The 'CAPS' Prediction System and Stock Market Returns
Shorting stocks with a disproportionate number of negative picks ... and buying stocks with a disproportionate number of positive picks produces a return of over 9 percent per annum.
In The 'CAPS' Prediction System and Stock Market Returns (NBER Working Paper No. 17298), co-authors Christopher Avery, Judith Chevalier, and Richard Zeckhauser study the predictive power of approximately 2.5 million stock predictions submitted by individual users to the 'CAPS' website run by the Motley Fool company. The data used in this analysis spans the time period between November 2006 and December 2008, a period with significant swings in stock market performance.
In the past, using different data sets, researchers have found that individuals perform poorly as stock market investors, except when they concentrate their portfolios on stocks for which they have an informational advantage. And, while internet trading and message boards have facilitated trading, there is no evidence that those boards predict performance of the stocks. But the CAPS data differ from internet trading or online prediction markets in three ways: First, participants make precise predictions about future price, rather than simple buy/sell/hold recommendations. Second, the website provides a rating of participants by scoring their reputation. And finally, CAPS synthesizes the history of past picks to produce a rating of each stock - on a 5-star scale.

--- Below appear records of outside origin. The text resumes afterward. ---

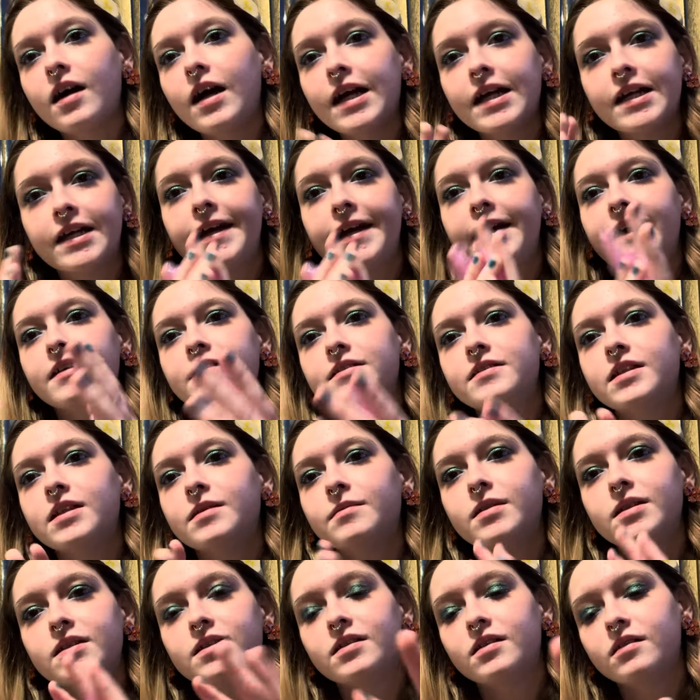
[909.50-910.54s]
I can't see
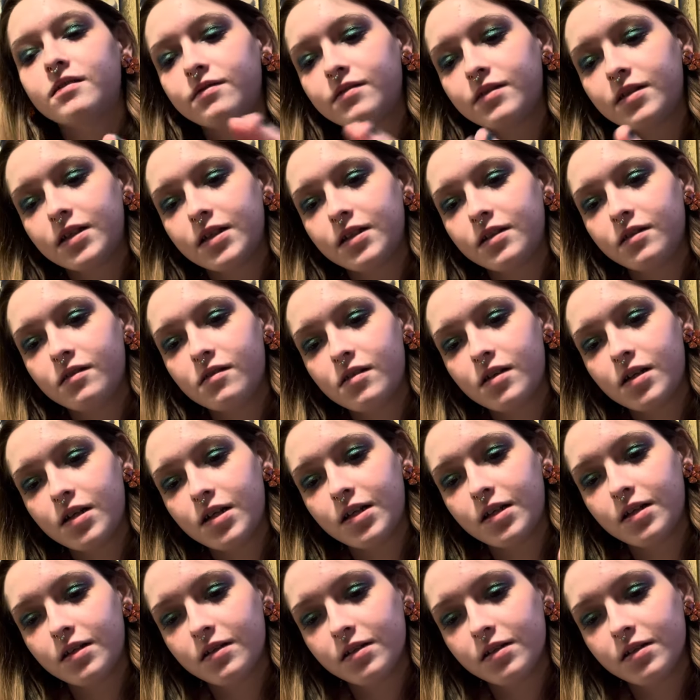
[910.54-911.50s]
myself when I do that.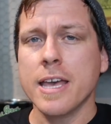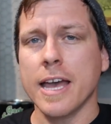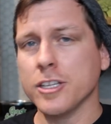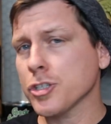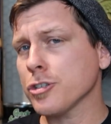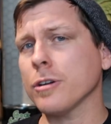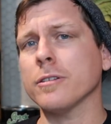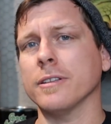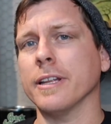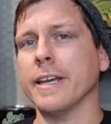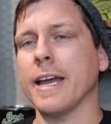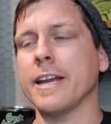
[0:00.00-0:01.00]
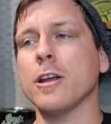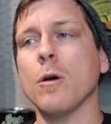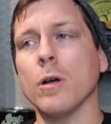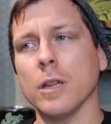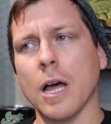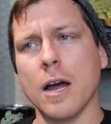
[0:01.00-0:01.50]
And certainly, I
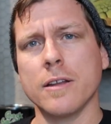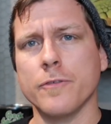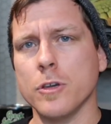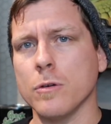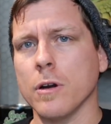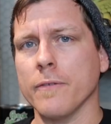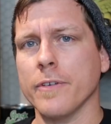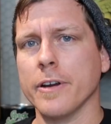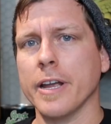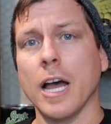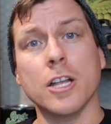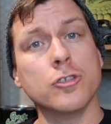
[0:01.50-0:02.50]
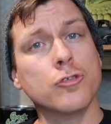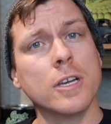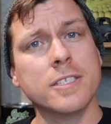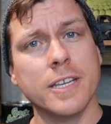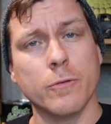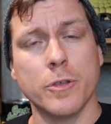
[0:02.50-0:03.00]
know a lot of you are very
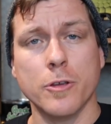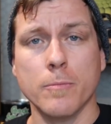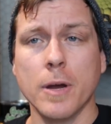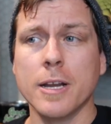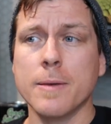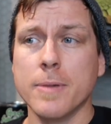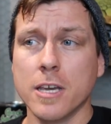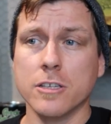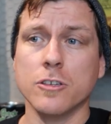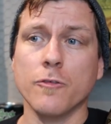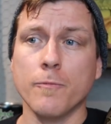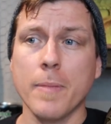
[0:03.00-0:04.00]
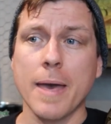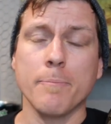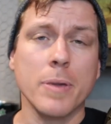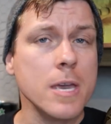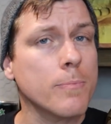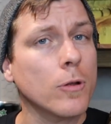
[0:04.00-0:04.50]
untrusting with your money because you've
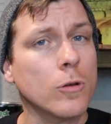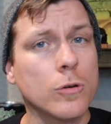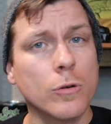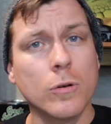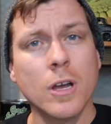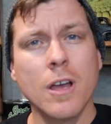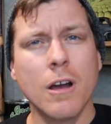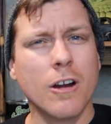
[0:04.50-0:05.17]
met people who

The authors analyze the informational content of the CAPS picks by tracking the performance of portfolios formed on the basis of positive and negative picks (that is, predictions of increases and decreases in the prices of individual stocks, respectively). A preliminary look at the relationship between individual picks in the CAPS system and subsequent stock market returns shows some interesting facts. For example, on average CAPS participants -- like most stock market analysts -- have been relatively bullish, producing a ratio of about five positive picks per negative pick. Second, the relationship between returns for positive versus negative picks varies very little by market cap. Third, averaging across the whole time period, 5-star stocks outperformed 1-star stocks by 9 percentage points (although removing the height of the financial crisis increases the difference in returns between 5-star and 1-star to 14.6 percentage points).
Most interestingly, these picks prove to be surprisingly informative about future stock prices. Although the return from investing in the positive-pick portfolio would have been negative over the course of the study period, the Motley Fool participants' positive picks systematically outperformed the negative picks. Indeed, a strategy of shorting stocks with a disproportionate number of negative picks on the site and buying stocks with a disproportionate number of positive picks produces a return of over 9 percent per annum over the sample period.

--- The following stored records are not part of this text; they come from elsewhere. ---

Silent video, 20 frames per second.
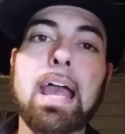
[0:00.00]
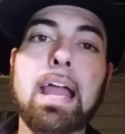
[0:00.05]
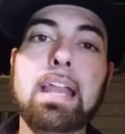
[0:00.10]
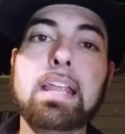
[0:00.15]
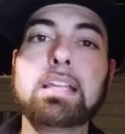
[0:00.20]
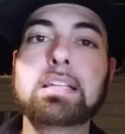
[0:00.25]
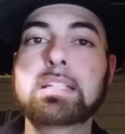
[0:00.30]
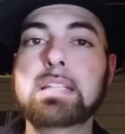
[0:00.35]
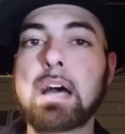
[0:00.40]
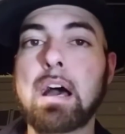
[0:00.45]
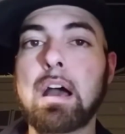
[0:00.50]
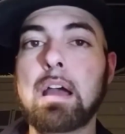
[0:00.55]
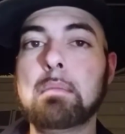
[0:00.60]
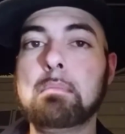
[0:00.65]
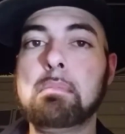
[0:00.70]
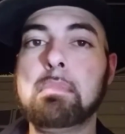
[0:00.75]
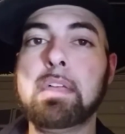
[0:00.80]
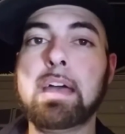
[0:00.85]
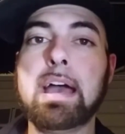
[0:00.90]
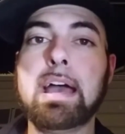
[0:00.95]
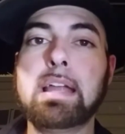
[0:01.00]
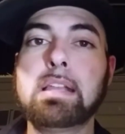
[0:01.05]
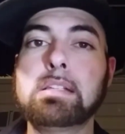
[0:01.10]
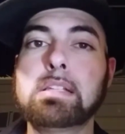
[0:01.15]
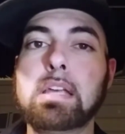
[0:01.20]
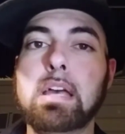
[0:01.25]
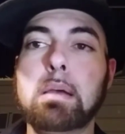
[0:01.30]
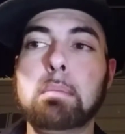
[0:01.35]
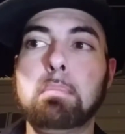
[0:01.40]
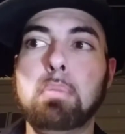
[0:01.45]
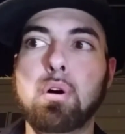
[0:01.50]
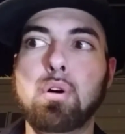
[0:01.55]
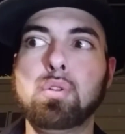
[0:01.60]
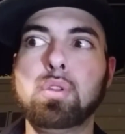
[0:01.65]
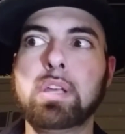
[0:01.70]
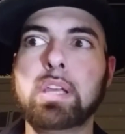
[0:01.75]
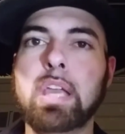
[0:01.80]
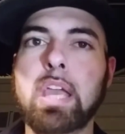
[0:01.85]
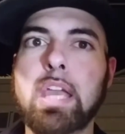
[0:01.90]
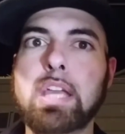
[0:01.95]
Anytime that a
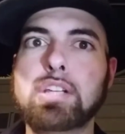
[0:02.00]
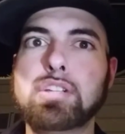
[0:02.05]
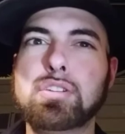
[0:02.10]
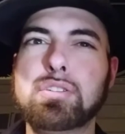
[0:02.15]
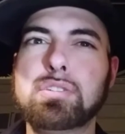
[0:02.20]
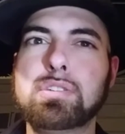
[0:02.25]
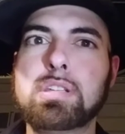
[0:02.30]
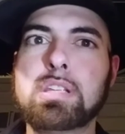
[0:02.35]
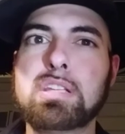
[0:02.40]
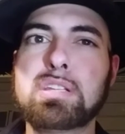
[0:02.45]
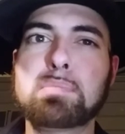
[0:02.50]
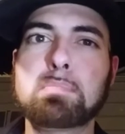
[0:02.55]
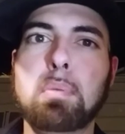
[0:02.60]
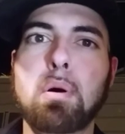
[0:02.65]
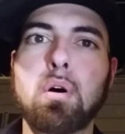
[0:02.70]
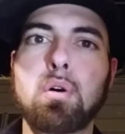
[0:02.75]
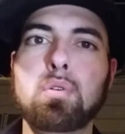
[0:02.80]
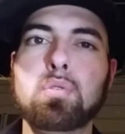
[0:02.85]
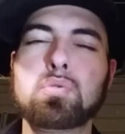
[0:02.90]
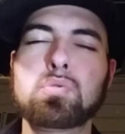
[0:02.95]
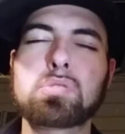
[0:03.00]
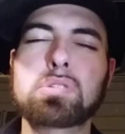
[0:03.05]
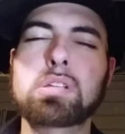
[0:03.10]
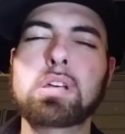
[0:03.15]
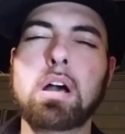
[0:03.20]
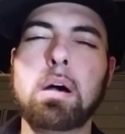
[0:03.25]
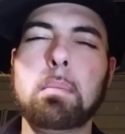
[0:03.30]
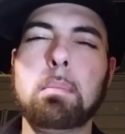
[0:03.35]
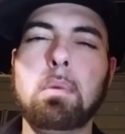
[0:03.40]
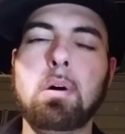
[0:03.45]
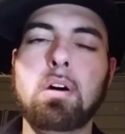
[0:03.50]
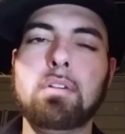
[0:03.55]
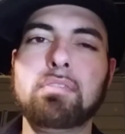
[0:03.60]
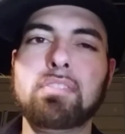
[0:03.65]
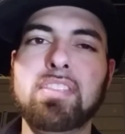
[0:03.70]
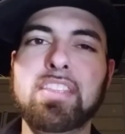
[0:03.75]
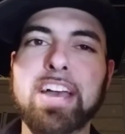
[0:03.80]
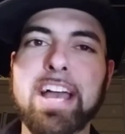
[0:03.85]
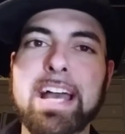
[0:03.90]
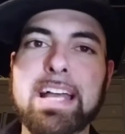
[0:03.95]
polling agency's polls come
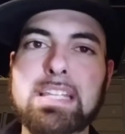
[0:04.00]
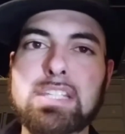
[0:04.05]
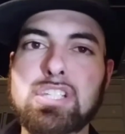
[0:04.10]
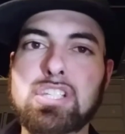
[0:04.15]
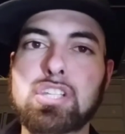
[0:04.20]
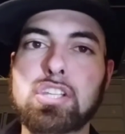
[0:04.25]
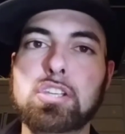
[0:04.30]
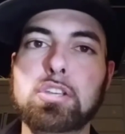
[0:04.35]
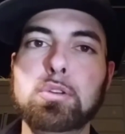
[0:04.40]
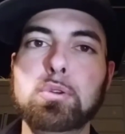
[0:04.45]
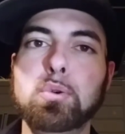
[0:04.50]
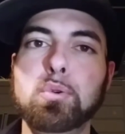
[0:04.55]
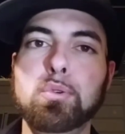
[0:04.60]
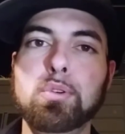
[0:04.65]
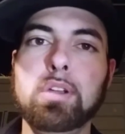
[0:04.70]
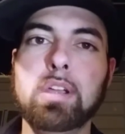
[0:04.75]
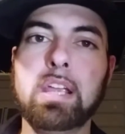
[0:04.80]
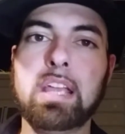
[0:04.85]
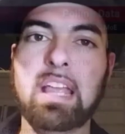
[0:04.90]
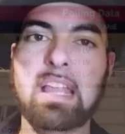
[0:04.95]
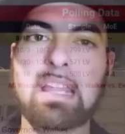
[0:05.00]
off that skewed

These results are mostly driven by the fact that negative picks on the site strongly predict future stock price declines, while positive picks on the site produce returns that are statistically indistinguishable from the market. The authors posit that it may not be surprising that social investing websites are more successful at predicting abnormally negative future stock performance than they are at predicting abnormally positive future stock performance, because acting on negative information about the prospects for a stock can be more costly and difficult than acting on positive information about the prospects for a stock. But the differences in returns between stocks ranked highly and stocks ranked poorly might be attributable to inherent differences in their characteristics, such as differences in risk, in market cap, or in past performance. Controlling for those factors, the authors find that differences in return are mostly due to stock picking.